Um menino de três anos sofreu uma luxação na mão esquerda após ser agredido por uma professora dentro de uma creche em Guarujá, no litoral de São Paulo. Segundo a prefeitura, a funcionária não integra mais o corpo docente da unidade, o Núcleo de Educação Infantil Conveniado (Neic) Espírita Cristã Maria de Nazaré.
A avó materna do menino, Janilma Ferreira da Silva, de 47 anos, relatou que a família foi chamada à creche no dia 28, após a criança reclamar de dor no braço. "Ele veio gritando. Meu filho já pegou ele na porta da creche assim. A professora ainda perguntou se ele tinha se machucado em casa", contou.
Inicialmente, o menino foi levado à UPA Enseada, onde foi medicado e liberado. Como as dores persistiram, a avó o levou, no dia seguinte, à UPA da Rodoviária, onde um raio-x confirmou a luxação.
Desconfiada, Janilma perguntou ao neto sobre o ocorrido e ouviu: "Vovó, a tia machucou o meu braço".
Ao confrontar a direção da creche com o laudo médico, a família foi informada de que o caso seria analisado pelas câmeras de segurança. No dia 30, após ver as imagens, Janilma constatou que a professora arrancou um livro do menino, que reagiu jogando um brinquedo no chão. Em seguida, a educadora o puxou bruscamente pelo braço, deixando-o pendurado e, depois, o arrastou até o meio da sala, onde o colocou de castigo, mesmo com a criança gritando de dor.
"Fiquei em estado de choque ao ver as imagens. É uma cena lamentável. Me senti impotente. A professora é forte, imagina a força de um adulto no bracinho de uma criança de três anos", desabafou a avó.
Denúncia registrada e assistência à família
Segundo a avó, a creche está oferecendo apoio psicológico ao menino e à família. Ela informou que a própria unidade acionou a Polícia Civil para registrar um boletim de ocorrência, mas a denúncia só foi formalizada na segunda-feira (2) pela mãe da criança.
A Secretaria de Segurança Pública de São Paulo (SSP-SP) confirmou que o caso foi registrado na Delegacia de Guarujá. Foram expedidas guias para exame de corpo de delito, que visa comprovar materialmente a ocorrência da agressão.
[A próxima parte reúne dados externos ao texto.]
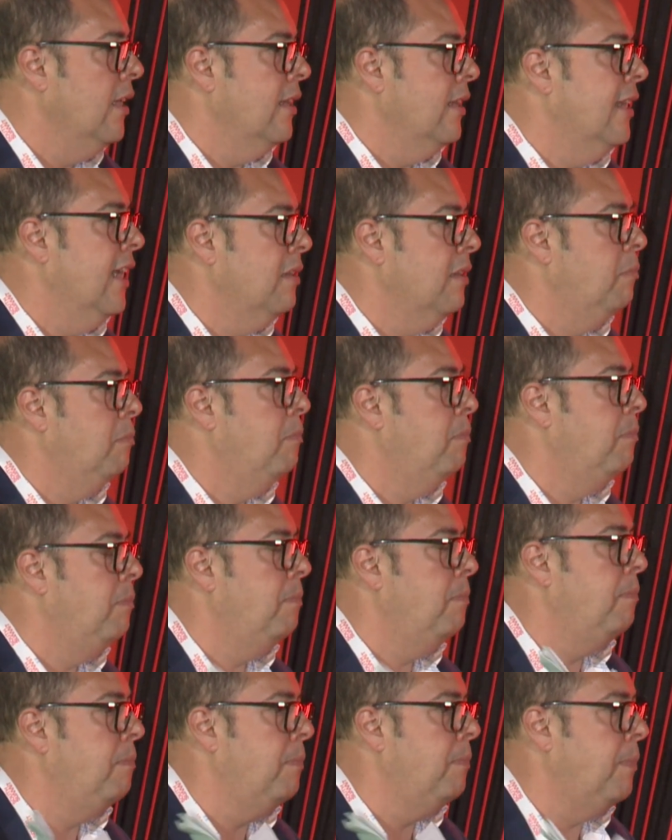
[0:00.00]
that
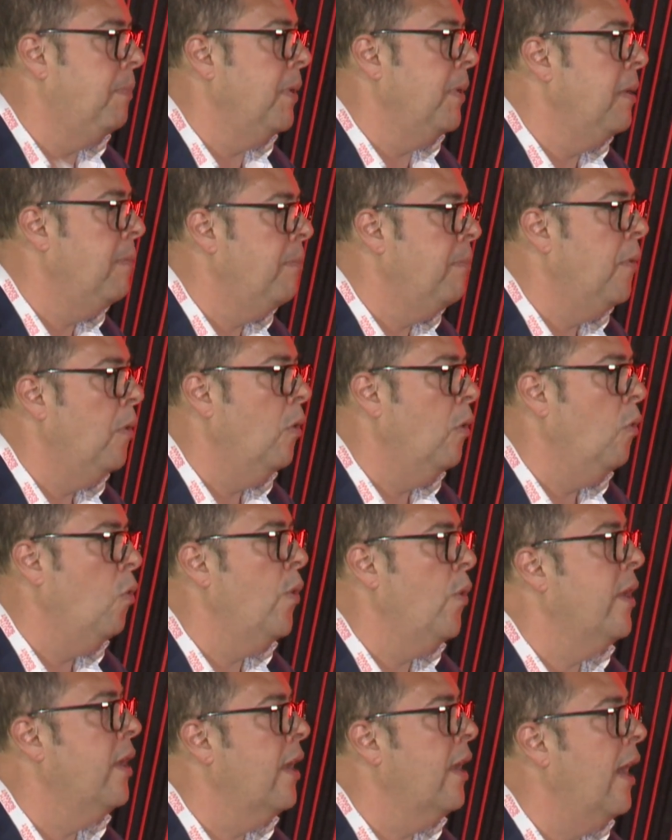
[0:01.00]

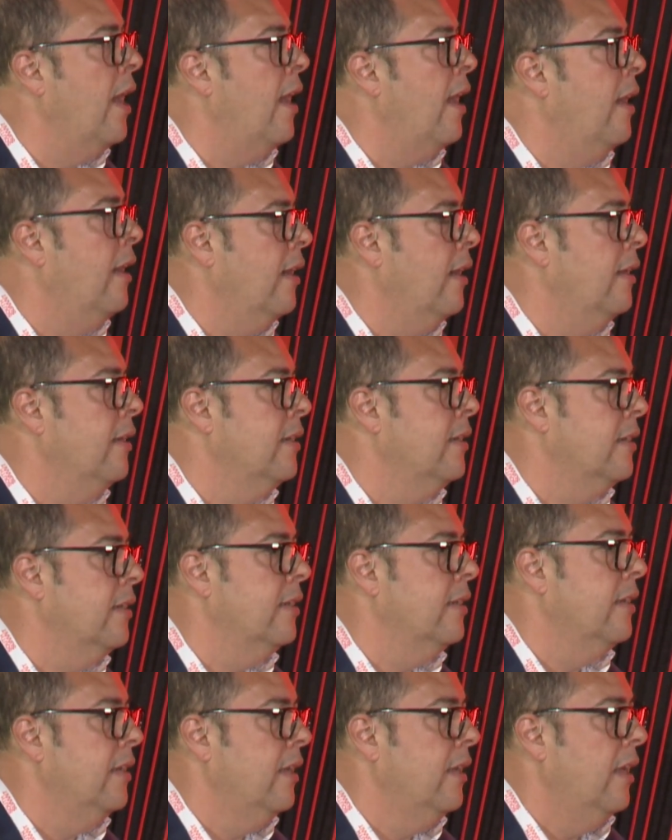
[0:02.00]
we
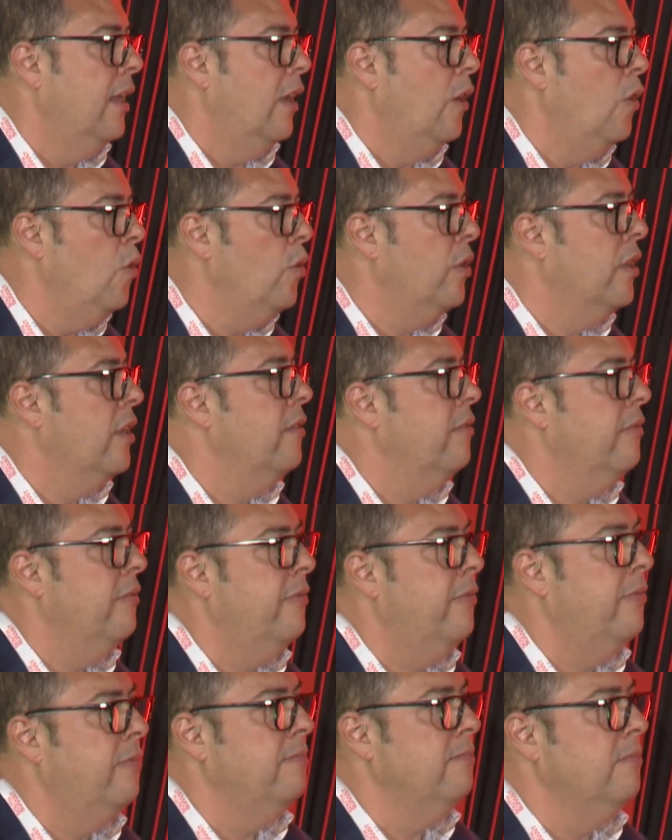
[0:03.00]
are looking
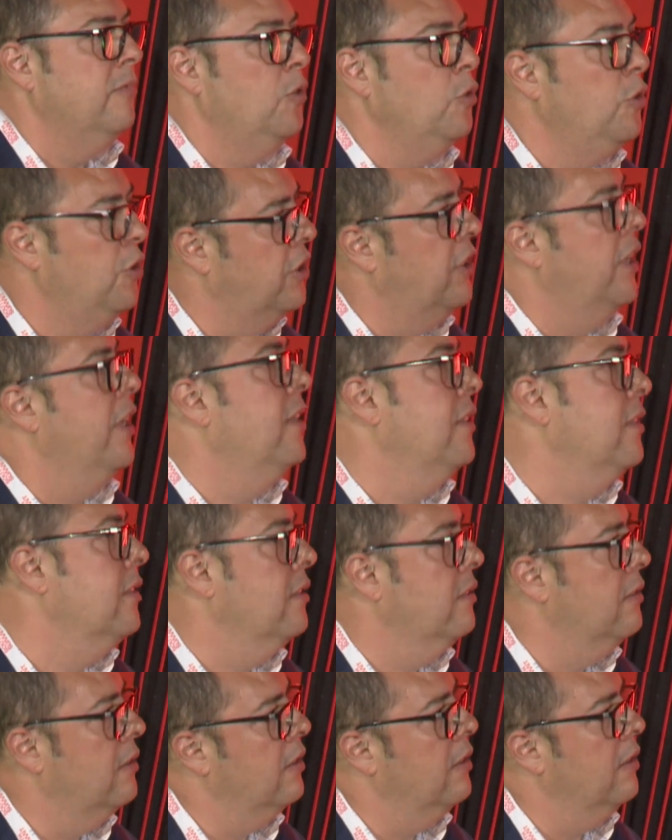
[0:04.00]
to change
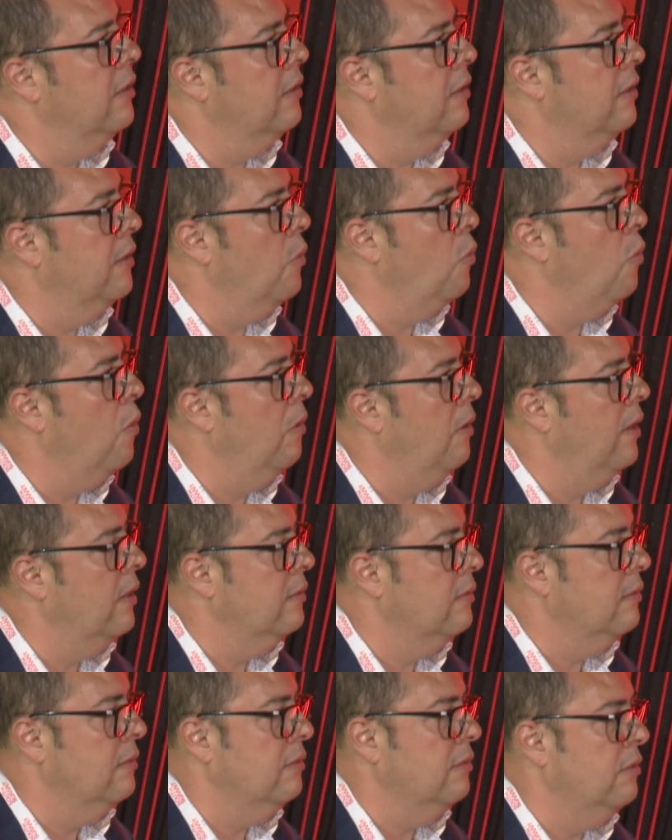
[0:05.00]
the world
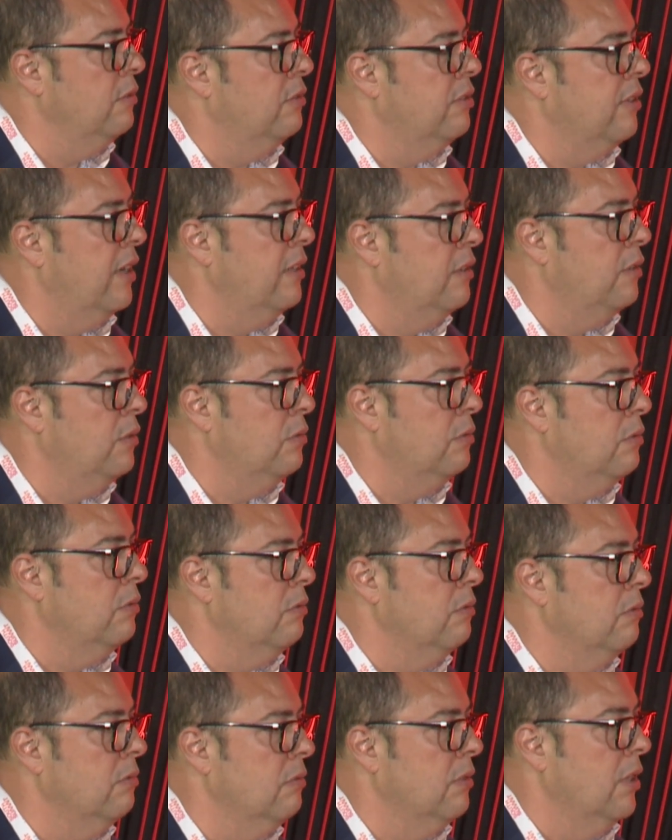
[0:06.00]
and to try
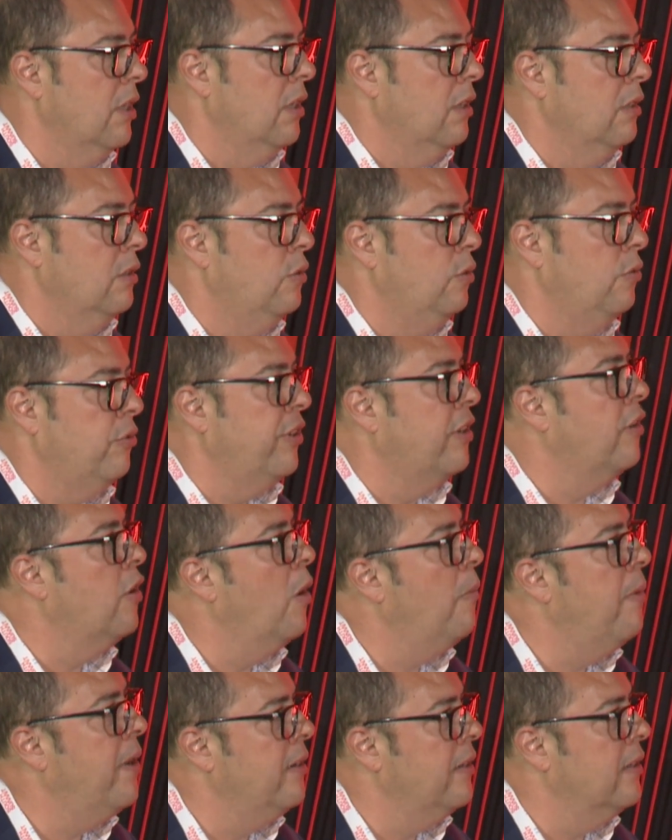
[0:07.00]
to
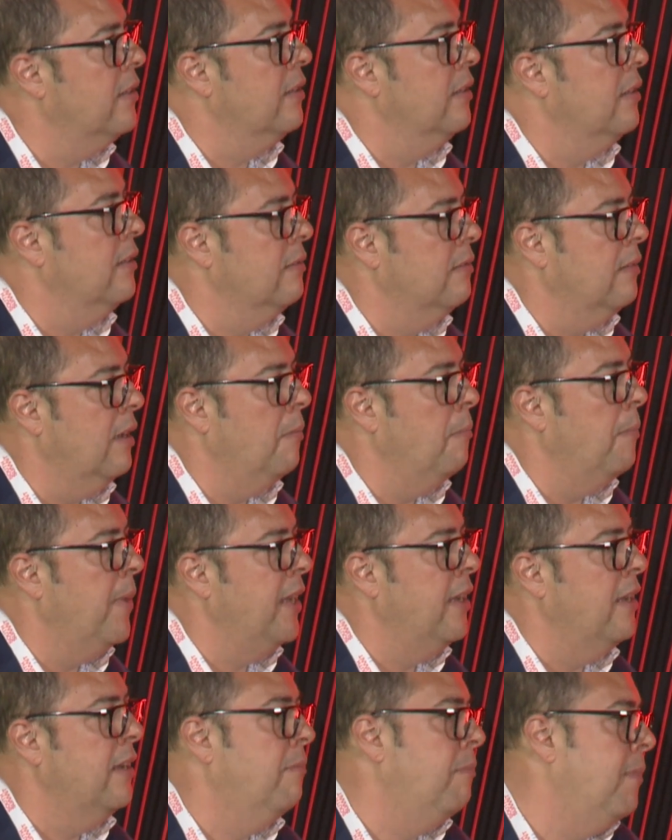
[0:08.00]
recover it and
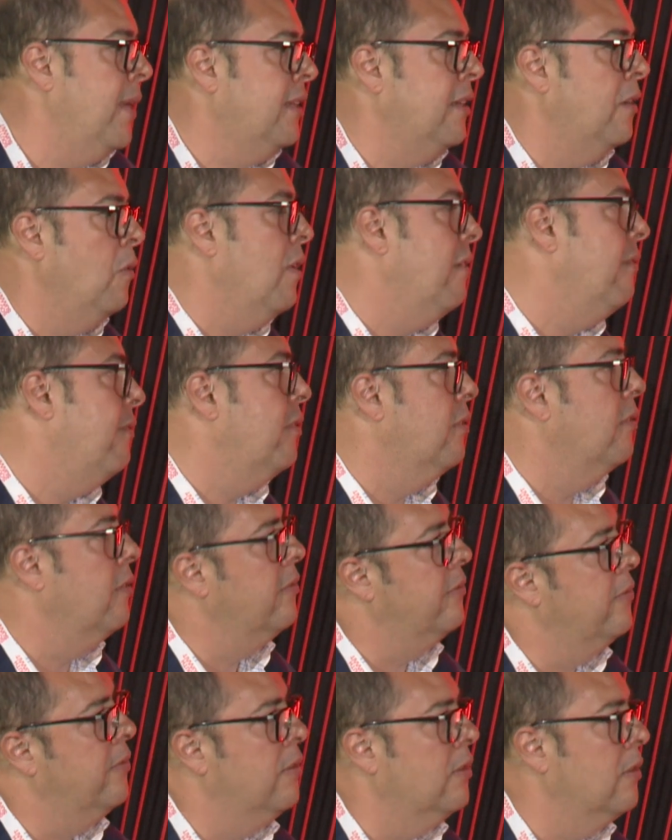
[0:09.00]
make it a better one
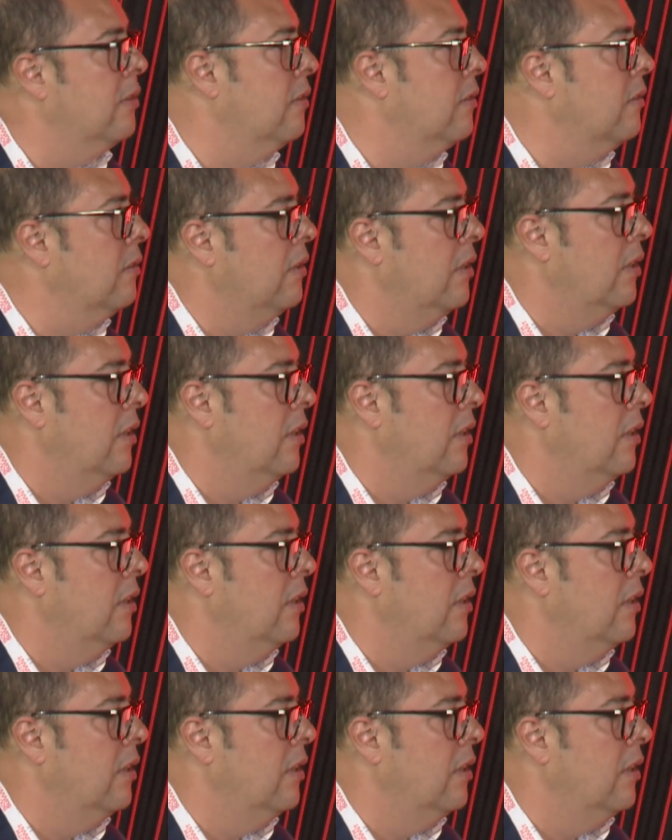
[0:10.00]
for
Posicionamento da Prefeitura de Guarujá
A Prefeitura de Guarujá informou que o caso está sendo apurado de forma criteriosa pela Secretaria Municipal de Educação (Seduc), com a adoção de todos os protocolos para garantir transparência e responsabilização.
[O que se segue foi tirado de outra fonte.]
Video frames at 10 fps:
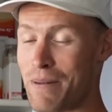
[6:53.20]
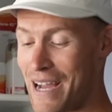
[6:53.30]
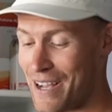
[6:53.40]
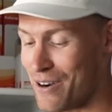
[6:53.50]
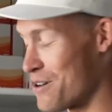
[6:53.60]

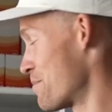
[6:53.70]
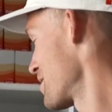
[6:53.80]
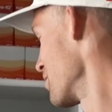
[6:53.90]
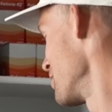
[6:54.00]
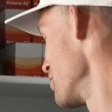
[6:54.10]
bicarb.
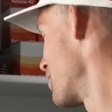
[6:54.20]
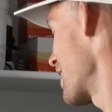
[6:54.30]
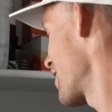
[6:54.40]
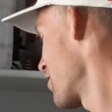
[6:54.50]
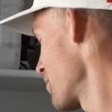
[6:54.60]
So we do
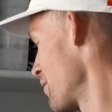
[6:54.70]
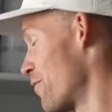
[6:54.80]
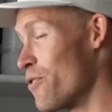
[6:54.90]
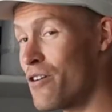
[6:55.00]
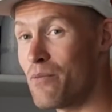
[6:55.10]
bicarb
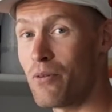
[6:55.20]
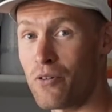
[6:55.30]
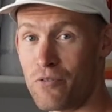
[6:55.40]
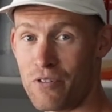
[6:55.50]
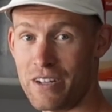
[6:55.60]
before our
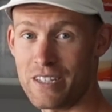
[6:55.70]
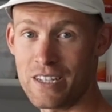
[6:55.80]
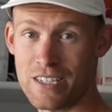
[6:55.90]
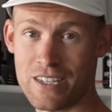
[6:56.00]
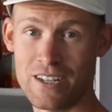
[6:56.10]
important
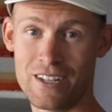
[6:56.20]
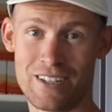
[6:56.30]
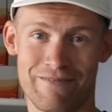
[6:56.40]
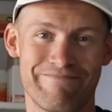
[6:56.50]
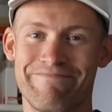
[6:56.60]
races.
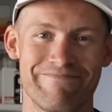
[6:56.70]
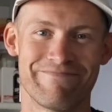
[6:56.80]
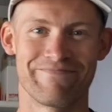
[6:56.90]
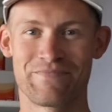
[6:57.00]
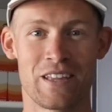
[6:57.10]

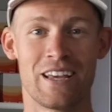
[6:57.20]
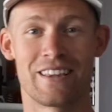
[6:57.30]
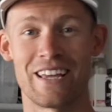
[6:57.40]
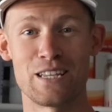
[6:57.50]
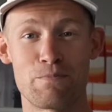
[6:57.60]

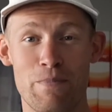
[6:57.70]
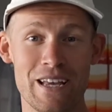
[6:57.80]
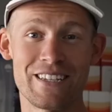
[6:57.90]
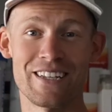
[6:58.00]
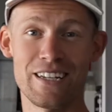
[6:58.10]
That is
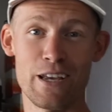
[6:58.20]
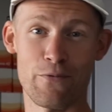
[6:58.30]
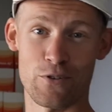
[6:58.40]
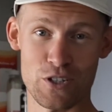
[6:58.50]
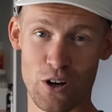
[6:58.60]
basically
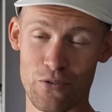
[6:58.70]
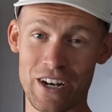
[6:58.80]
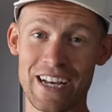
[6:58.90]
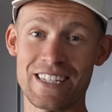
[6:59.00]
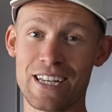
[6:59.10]
for soap
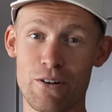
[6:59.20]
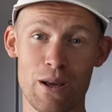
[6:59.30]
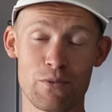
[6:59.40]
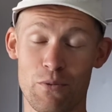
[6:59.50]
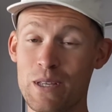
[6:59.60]
19
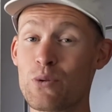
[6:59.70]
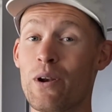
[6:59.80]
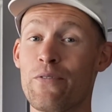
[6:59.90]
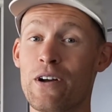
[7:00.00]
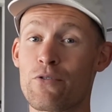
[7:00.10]
grams for me,
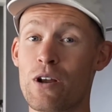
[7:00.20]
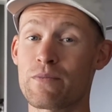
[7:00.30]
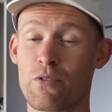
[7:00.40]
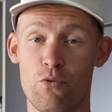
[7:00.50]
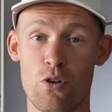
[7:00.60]
25 grams
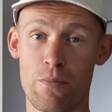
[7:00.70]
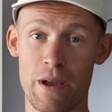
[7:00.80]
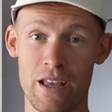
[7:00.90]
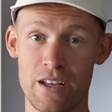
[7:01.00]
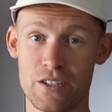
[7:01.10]
of raw
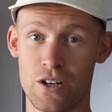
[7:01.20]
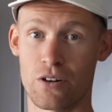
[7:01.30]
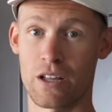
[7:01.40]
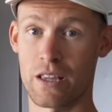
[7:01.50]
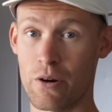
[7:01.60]
baking
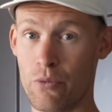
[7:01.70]
soda that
Segundo a administração, medidas imediatas foram tomadas para proteger o aluno e assegurar a segurança na unidade. As imagens das câmeras foram analisadas e o caso foi registrado na Delegacia de Guarujá, conforme orientação do Conselho Tutelar. A funcionária envolvida não faz mais parte do corpo docente.
A prefeitura destacou que a contratação de funcionários é responsabilidade da entidade mantenedora, conveniada ao município. Para evitar novos casos, a Seduc determinou que a mantenedora adote processos mais rigorosos de seleção, ofereça treinamento contínuo aos profissionais e intensifique a fiscalização das imagens de segurança, visando prevenção e resposta rápida a qualquer ocorrência.